Historic house in New York, United States

The Peter C. DuBois House is located on Slocum Road in the Dutchess Junction neighborhood of the city of Beacon, New York, United States. It was one of the last significant Greek Revival buildings in the Hudson Valley. In the 20th century, it would be reused as a sanatorium and altered with the addition of a third story. Today it is once again a dwelling. In 2004 it was added to the National Register of Historic Places.

==History==

DuBois, a descendant of Huguenot immigrants to nearby Kingston, settled in the area on a 280-acre (1.1 km^{2}) farm, part of land then in the Town of Fishkill his family had long owned. The house was built from brick made of local clay on lands leased from him. Granite quarried in the Hudson Highlands to the south was also used as exterior framing and trim. The house stands on a small rise that overlooks the Highlands and the river, a common practice for manor houses in colonial times.

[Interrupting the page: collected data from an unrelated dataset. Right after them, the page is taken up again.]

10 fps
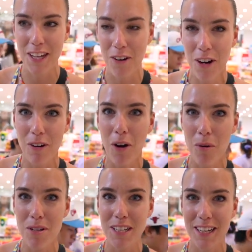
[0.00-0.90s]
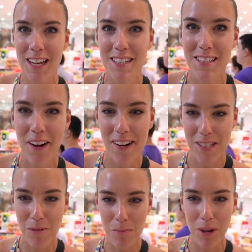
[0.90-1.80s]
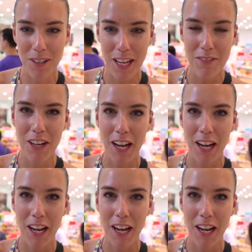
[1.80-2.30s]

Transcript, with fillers: So we were almost in hysterics. At one point, they evenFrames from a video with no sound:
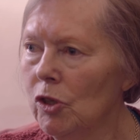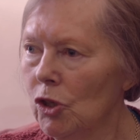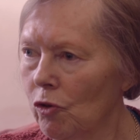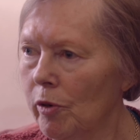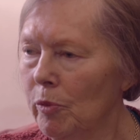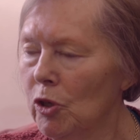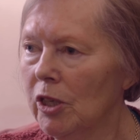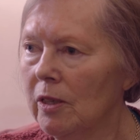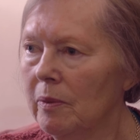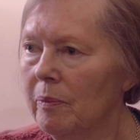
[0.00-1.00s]
the
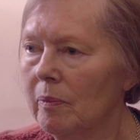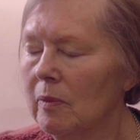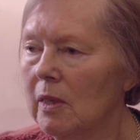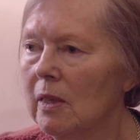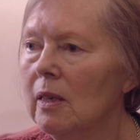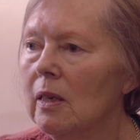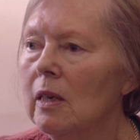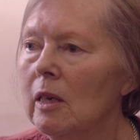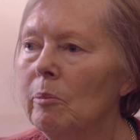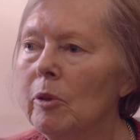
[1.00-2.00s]
scripture.
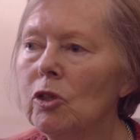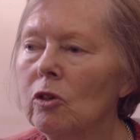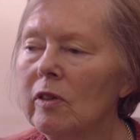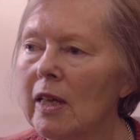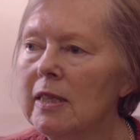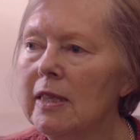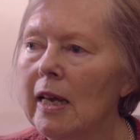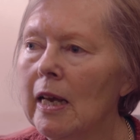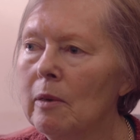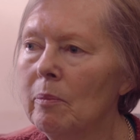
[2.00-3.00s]
But during that
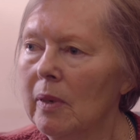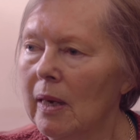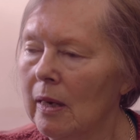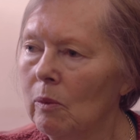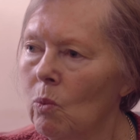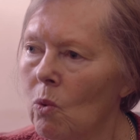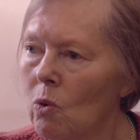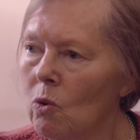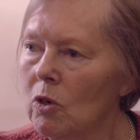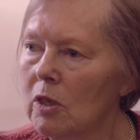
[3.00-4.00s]
time, I
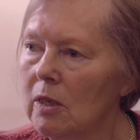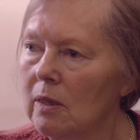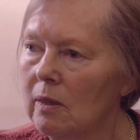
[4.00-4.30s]
walked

Greek Revival, the preferred architectural style for many grand homes in the area, was nearing the end of its era. Newer fortunes in the era were being made from commerce, not agriculture, and those who made them preferred a different style of home. Andrew Jackson Downing of nearby Newburgh and other architects were criticizing Greek Revival's pretense and championing instead various rustic Gothic Revival styles for the cottages they were building, which sought to harmonize with the surrounding natural environment instead of implying dominance as DuBois's, and other large colonial landowners, did. DuBois's would be the last Hudson Valley manor built in the Greek Revival style.

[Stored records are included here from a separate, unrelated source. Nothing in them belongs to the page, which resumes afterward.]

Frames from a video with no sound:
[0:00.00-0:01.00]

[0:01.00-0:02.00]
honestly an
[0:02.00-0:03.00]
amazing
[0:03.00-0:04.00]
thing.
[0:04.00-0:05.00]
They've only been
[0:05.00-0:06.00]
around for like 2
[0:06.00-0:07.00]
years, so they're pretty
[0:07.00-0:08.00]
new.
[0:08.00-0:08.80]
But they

His farm did not last much beyond his death in 1869, and his heirs subdivided and sold it, keeping only the house property. In 1927 DuBois's grandson sold the house and 67 acres (27 ha) to Dr. Clarence J. Slocum, who had been operating Craig House, a sanatorium on a neighboring parcel and wanted to expand. He added a third floor to the house, a common occurrence for many old farmhouses being modernized at the time, and many more bathrooms and bedrooms, using brick that mimicked the original style and color as much as possible. The renovations as a whole preserved the original aesthetic of house while adapting it for institutional reuse.

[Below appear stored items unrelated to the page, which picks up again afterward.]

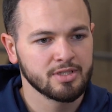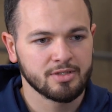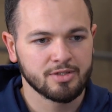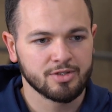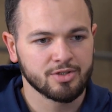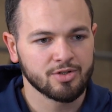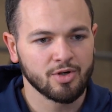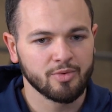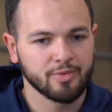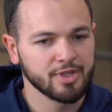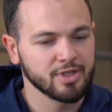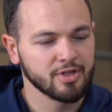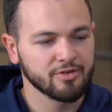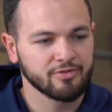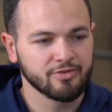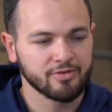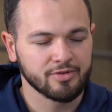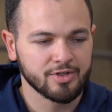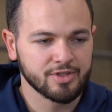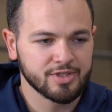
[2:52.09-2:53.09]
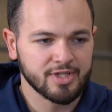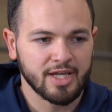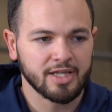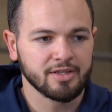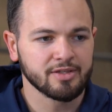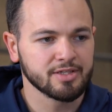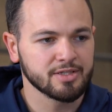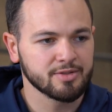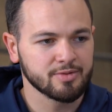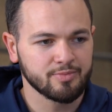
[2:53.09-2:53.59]
there's
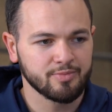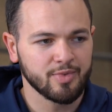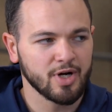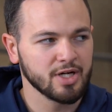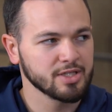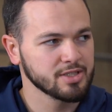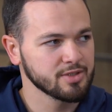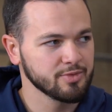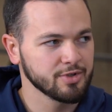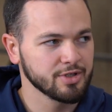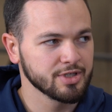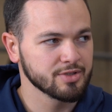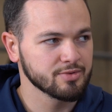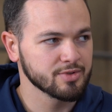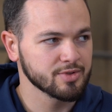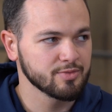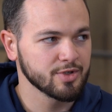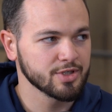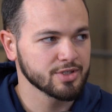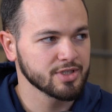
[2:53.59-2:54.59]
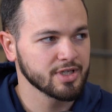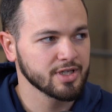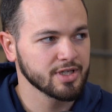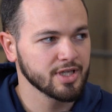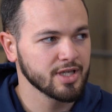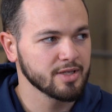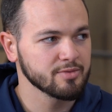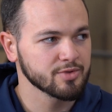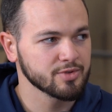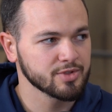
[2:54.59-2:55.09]
endless possibilities with small-sided
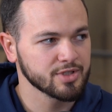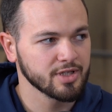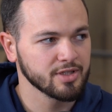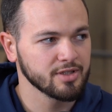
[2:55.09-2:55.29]
games, which I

After Slocum's death in 1950 the sanatorium fell on hard times, and had become a nursing home when it closed after Slocum's son retired in the 1980s. Like DuBois's farm, Slocum's asylum was eventually subdivided and sold, and newer homes have been built along the street named after him. The whole area was ceded to Beacon by Fishkill in the late 1990s in order to better provide services to it. The house remained vacant for a time after the closure of the sanatorium and redevelopment but has recently become occupied again. The city has added it to its own list of landmarks and historic district zoning.